Insécurité : la foi des « Pitit Manman Mari » à l’épreuve du chaos
Cette année, la neuvaine dédiée à l’Immaculée Conception, un moment fort de la dévotion catholique en Haïti, a été profondément marquée par la violence qui gangrène le pays. Prévue initialement au parc Saint-Thérèse de Pétion-Ville, elle a dû être annulée en raison des menaces sécuritaires. Mais cette annulation soulève une question : les « Pitit Manman Mari » ont-ils réellement perdu la bataille ?
La neuvaine, un rendez-vous religieux emblématique rassemblant des dizaines de milliers de fidèles, a longtemps été un symbole de communion spirituelle et de foi inébranlable. Cependant, l’insécurité galopante a contraint la paroisse universitaire Notre-Dame de l’Immaculée Conception à renoncer à ce grand rassemblement.
Dans une lettre adressée au Père Frantzy Petit-Homme, la Commission municipale de Pétion-Ville a demandé l’annulation des activités religieuses publiques, arguant de la nécessité de protéger les citoyens face à des menaces réelles. Cette décision a été motivée, entre autres, par des informations faisant état de plans d’attaques de groupes armés prêts à infiltrer le rassemblement.
Malgré cette décision difficile, l’Église a choisi de s’adapter. Dans une note, le Père Petit-Homme a exprimé ses regrets auprès des fidèles, tout en affirmant que l’événement serait maintenu sous une autre forme. Les célébrations auront lieu en ligne via la chaîne « Pitit Manman Mari TV », et des offices en présentiel se tiendront à la paroisse Notre-Dame du Perpétuel Secours à Delmas 75.
Cette flexibilité illustre la résilience de l’Église face à l’adversité. En déplaçant ses célébrations sur des plateformes numériques et en maintenant des offices limités, elle montre que la foi peut s’adapter sans se compromettre.
Le slogan de la paroisse, « Pitit Manman Mari pa janm pèdi batay », prend ici tout son sens. Si la neuvaine a été annulée sous sa forme traditionnelle, l’essence de cette célébration demeure vivante. L’Église ne voit pas cette décision comme une défaite, mais comme une manière de protéger ses fidèles tout en continuant à témoigner de sa foi.

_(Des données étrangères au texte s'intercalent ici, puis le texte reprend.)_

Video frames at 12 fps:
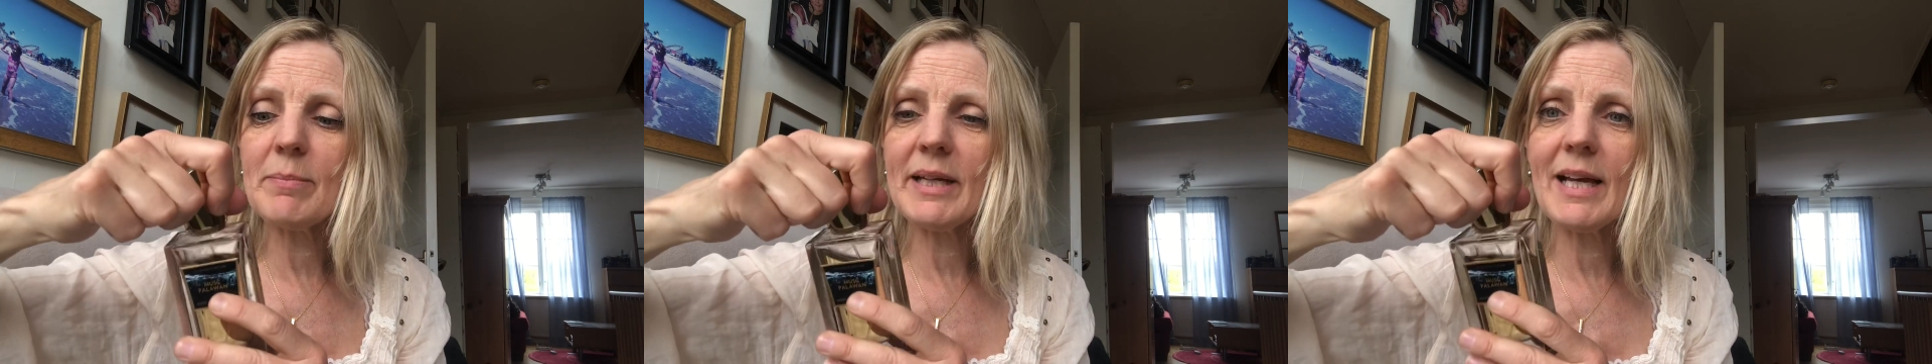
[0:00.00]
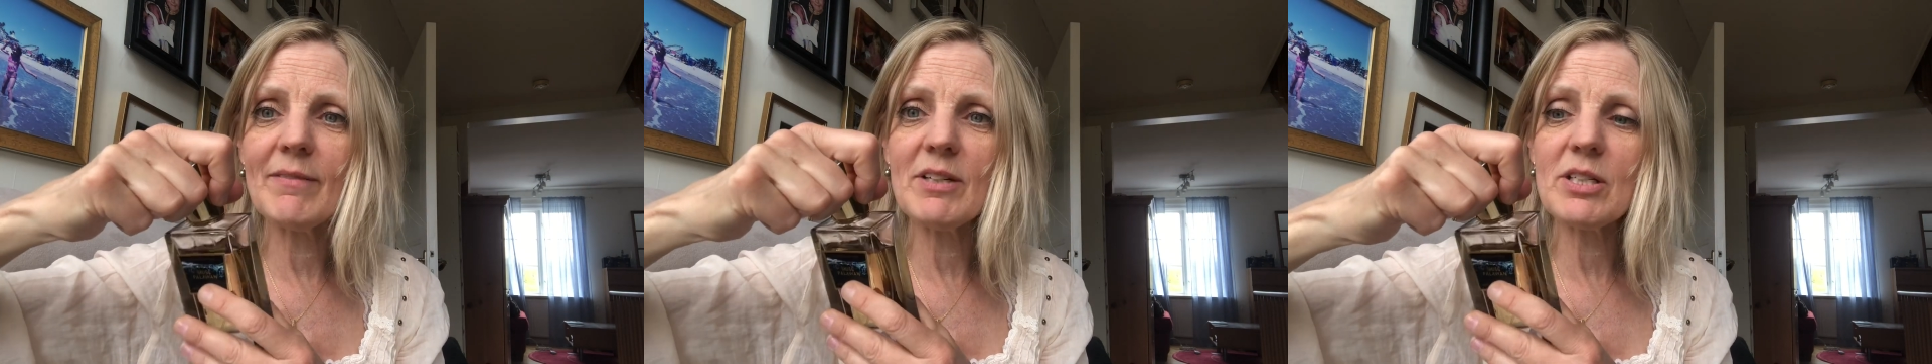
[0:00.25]
big
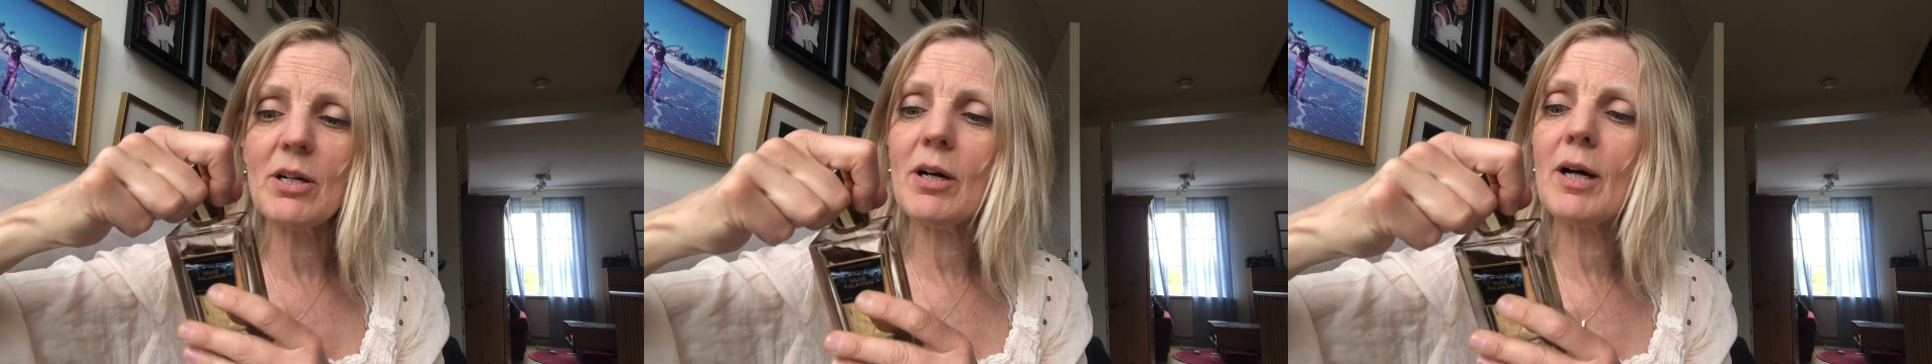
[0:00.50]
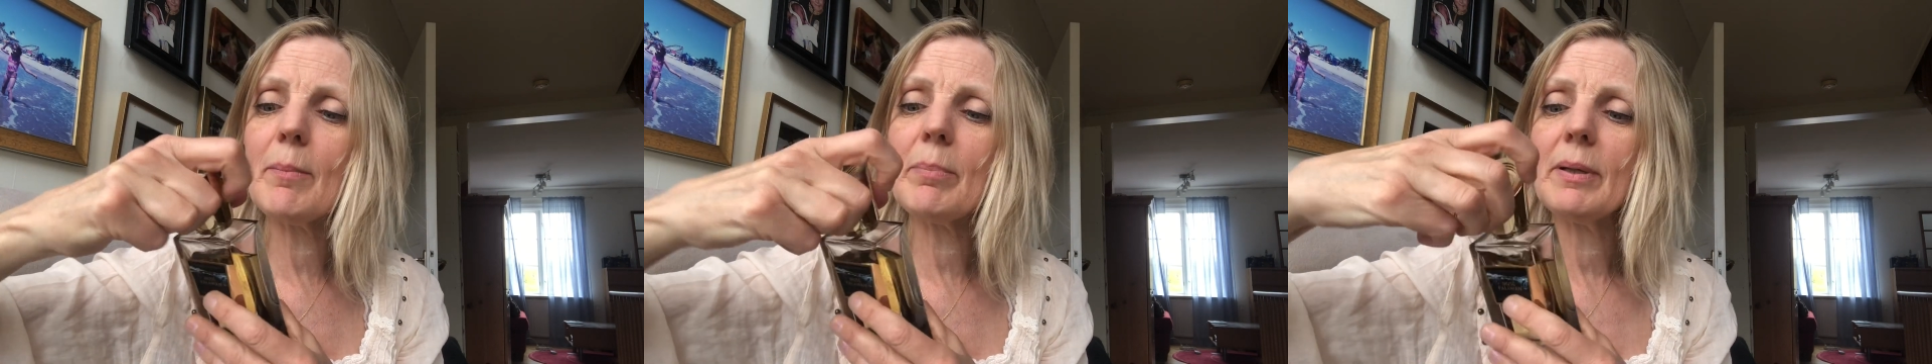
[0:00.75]
heavy
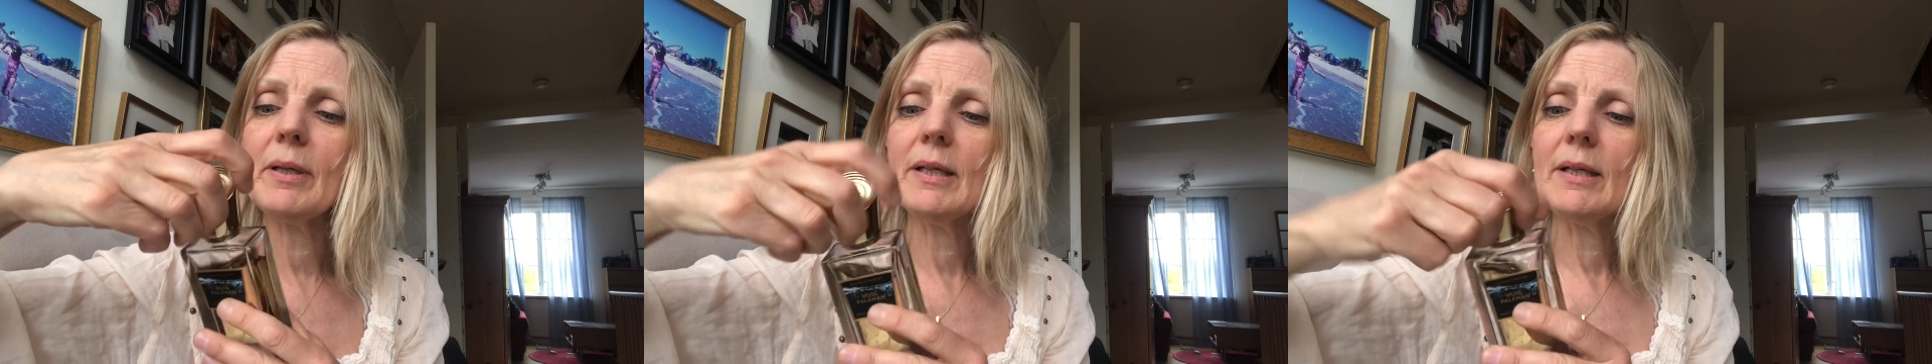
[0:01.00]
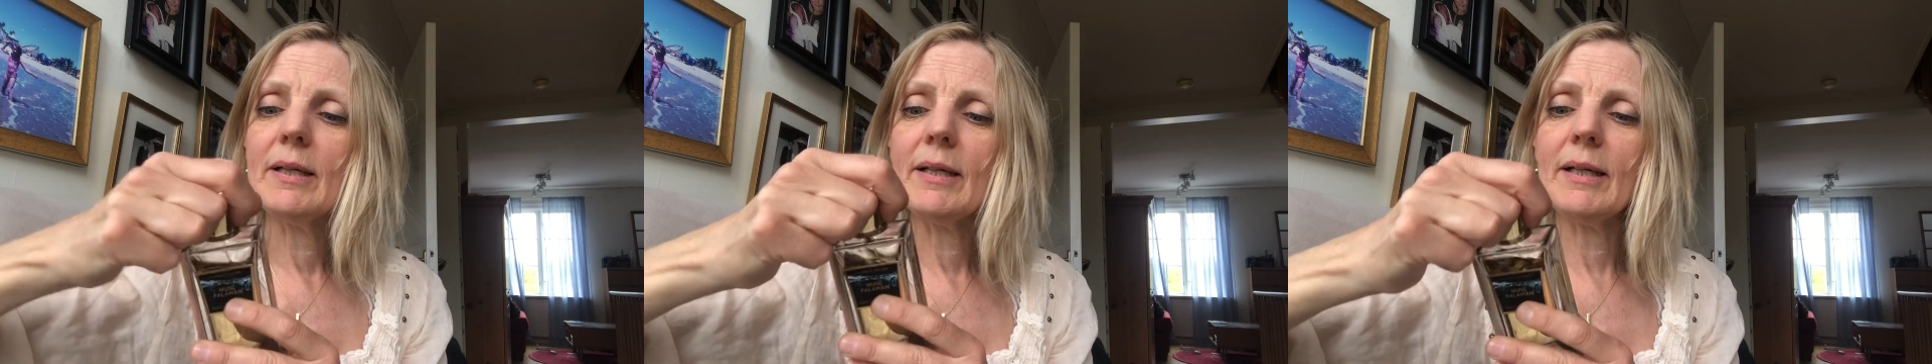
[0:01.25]
top.
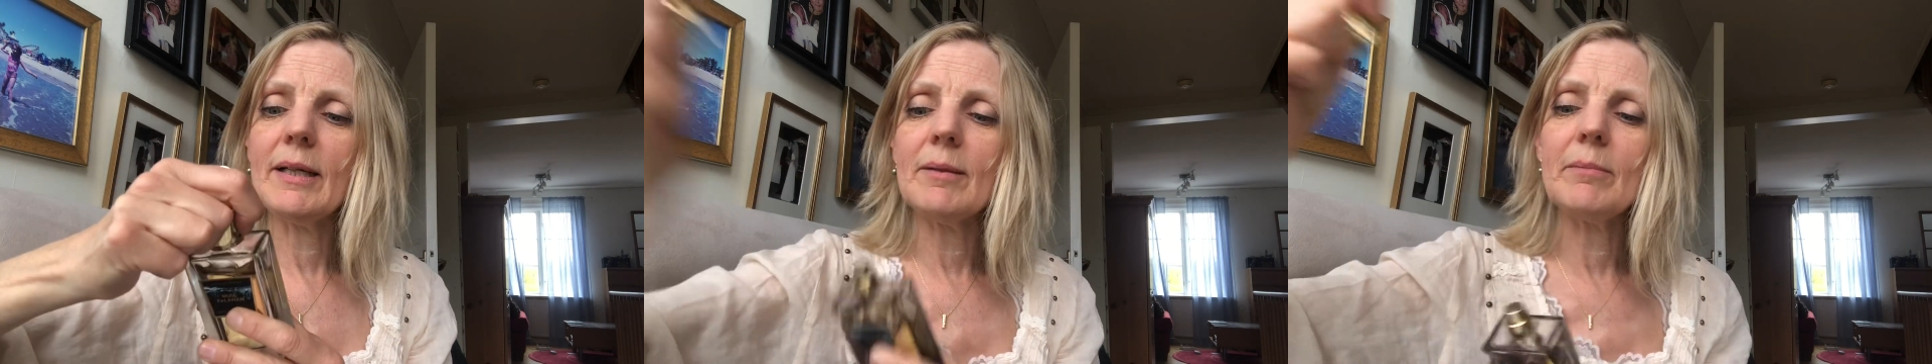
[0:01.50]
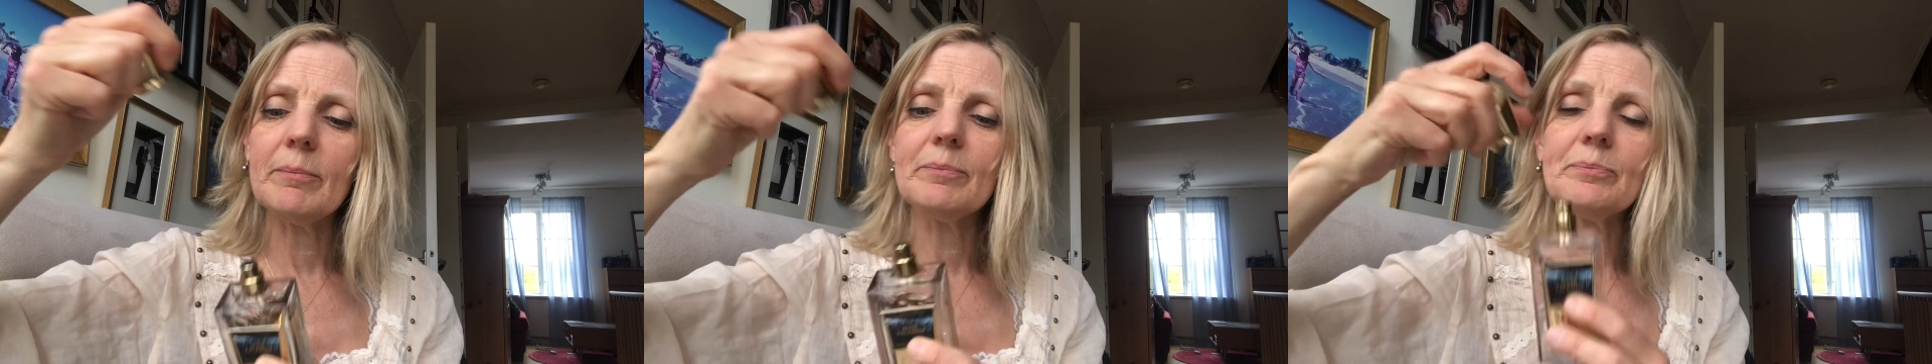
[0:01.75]

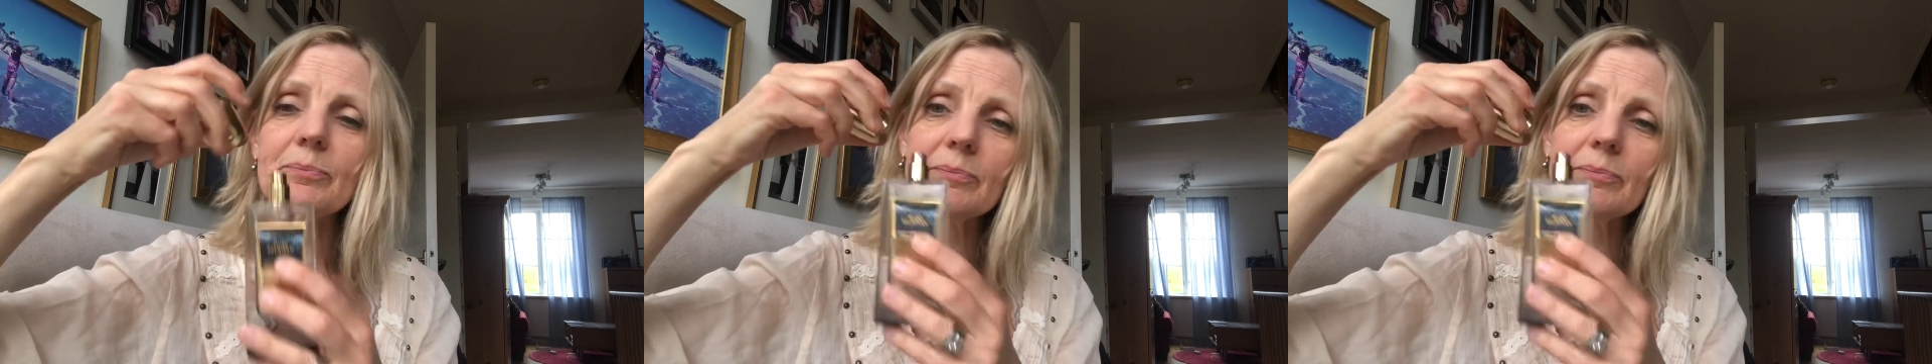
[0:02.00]
Um,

Dans le chaos sécuritaire qui enveloppe le pays, l’Église rappelle que la prière, même dans l’adversité, peut être un outil puissant pour résister. La tenue de la neuvaine en ligne et en présentiel, bien qu’à une échelle réduite, est une preuve que les croyants refusent de céder à la peur.
Alors que Haïti traverse une période sombre, cette capacité d’adaptation et cette volonté de maintenir une lueur d’espoir témoignent de la force de la foi dans un pays qui, malgré tout, continue de se battre pour sa survie spirituelle et sociale. Les « Pitit Manman Mari » n’ont pas perdu la bataille : ils luttent autrement, avec la foi comme bouclier.